Avec, demain, le risque de voir déferler des réfugiés climatiques en Europe?

Aujourd’hui, les réfugiés climatiques sont essentiellement des personnes qu’on déplace à l’intérieur d’un même pays. Mais à terme, la base physique de leur territoire va se réduire comme peau de chagrin. C’est par exemple le cas des îles du Pacifique ou des Maldives. Que les bases physiques d’un pays disparaissent, c’est un phénomène qui n’a jamais existé auparavant. Mais quand nous serons au cœur de la réalité qui nous attend, d’ici quelques décennies, la problématique va changer. Ces déplacés deviendront des réfugiés et ce n’est pas impossible qu’on ait des mouvements migratoires gigantesques. N’oubliez pas qu’aujourd’hui déjà, chaque an- née, plus de 20 millions de personnes déménagent pour des raisons climatiques alors que nous ne sommes qu’au tout début du changement climatique...

On a le sentiment que les Etats ne prennent pas vraiment conscience de ce danger?

C’est vrai. D’abord parce qu’on a affaire à des Etats néo-libéraux qui sont essentiellement des facilitateurs du commerce international. S’occuper du climat ça les rend schizophrènes. De plus, ils ne contrôlent plus du tout les manettes de la finance. Ils ne contrôlent plus rien. Les très grandes banques maîtrisent des flux financiers dix fois supérieurs aux PIB des Etats. Ensuite, parce qu’il n’y a qu’une petite part des citoyens qui les poussent à changer de politique. Qui descend dans la rue pour le climat? Personne...ou presque! Les citoyens s’en foutent.

Ce qui veut dire que le combat est inutile?

Non, tout ce qu’on gratte est bon. Mais pour l’heure, on ne fait que gratter dans une innocence et une inconscience incroyables. Les gens pensent que les problèmes sont pour la fin du siècle. Ils rêvent. En Sibérie, comme en Alaska, le permafrost se réchauffe sur des dizaines de mètres de profondeur et les bulles de méthane qui y sont enfermées se libèrent sous l’effet du réchauffement dans l’atmosphère, des rafales de plus de 370 km/h ont été enregistrées au Vanuatu, des cyclones remontent dans le Nord, il y a plein de signaux qui démontrent que le danger est aujourd’hui bel et bien là.
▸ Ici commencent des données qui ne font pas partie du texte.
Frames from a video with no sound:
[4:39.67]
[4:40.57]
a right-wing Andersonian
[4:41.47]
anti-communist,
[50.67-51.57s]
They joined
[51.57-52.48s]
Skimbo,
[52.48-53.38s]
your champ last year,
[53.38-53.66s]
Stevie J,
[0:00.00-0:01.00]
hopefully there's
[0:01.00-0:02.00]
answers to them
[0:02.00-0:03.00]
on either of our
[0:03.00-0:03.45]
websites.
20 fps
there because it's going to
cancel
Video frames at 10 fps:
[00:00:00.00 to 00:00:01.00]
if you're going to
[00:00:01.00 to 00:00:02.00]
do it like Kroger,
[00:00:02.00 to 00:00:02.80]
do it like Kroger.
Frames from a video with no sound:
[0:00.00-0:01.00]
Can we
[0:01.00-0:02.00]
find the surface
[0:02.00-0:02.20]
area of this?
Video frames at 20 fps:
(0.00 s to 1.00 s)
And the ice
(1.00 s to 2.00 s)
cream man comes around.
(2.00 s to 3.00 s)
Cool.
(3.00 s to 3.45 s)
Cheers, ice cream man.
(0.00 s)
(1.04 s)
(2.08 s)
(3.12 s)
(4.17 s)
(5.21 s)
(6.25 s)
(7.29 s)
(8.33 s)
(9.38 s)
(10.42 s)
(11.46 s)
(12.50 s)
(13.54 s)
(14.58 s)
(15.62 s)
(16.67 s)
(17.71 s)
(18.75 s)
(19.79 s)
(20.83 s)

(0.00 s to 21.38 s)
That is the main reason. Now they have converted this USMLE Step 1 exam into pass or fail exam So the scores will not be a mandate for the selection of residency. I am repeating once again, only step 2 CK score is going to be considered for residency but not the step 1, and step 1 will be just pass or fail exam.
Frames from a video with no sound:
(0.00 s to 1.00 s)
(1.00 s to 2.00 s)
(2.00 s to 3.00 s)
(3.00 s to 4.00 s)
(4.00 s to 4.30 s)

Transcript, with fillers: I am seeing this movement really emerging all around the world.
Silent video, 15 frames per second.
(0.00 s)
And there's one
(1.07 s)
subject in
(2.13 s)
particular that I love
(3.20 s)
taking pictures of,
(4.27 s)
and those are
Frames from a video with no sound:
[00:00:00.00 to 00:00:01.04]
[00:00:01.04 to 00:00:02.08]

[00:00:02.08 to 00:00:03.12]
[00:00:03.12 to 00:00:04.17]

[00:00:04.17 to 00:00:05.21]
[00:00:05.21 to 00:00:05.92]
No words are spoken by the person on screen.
Début décembre, la conférence de Paris sur le climat, la COP 21, va ouvrir ses portes. Que devraient faire ses participants pour qu’on change enfin de cap?

Mettre le paquet! La COP 21 s’est donné pour but d’aboutir à un nouvel accord international sur le climat, applicable à tous les pays, dans l’objectif de limiter le réchauffement mondial à 2 °C et de dégager 100 millards chaque année pour cela. Elle doit donc prendre des mesures qui montrent qu’on est vraiment dans une course, soit réduire notre niveau de consommation, et pas seulement au niveau des énergies, développer les énergies renouvelables, légiférer sur le low cost aérien qui est une honte ou encore y instaurer une taxe carbone. Là on commencerait à entrer dans une autre dynamique.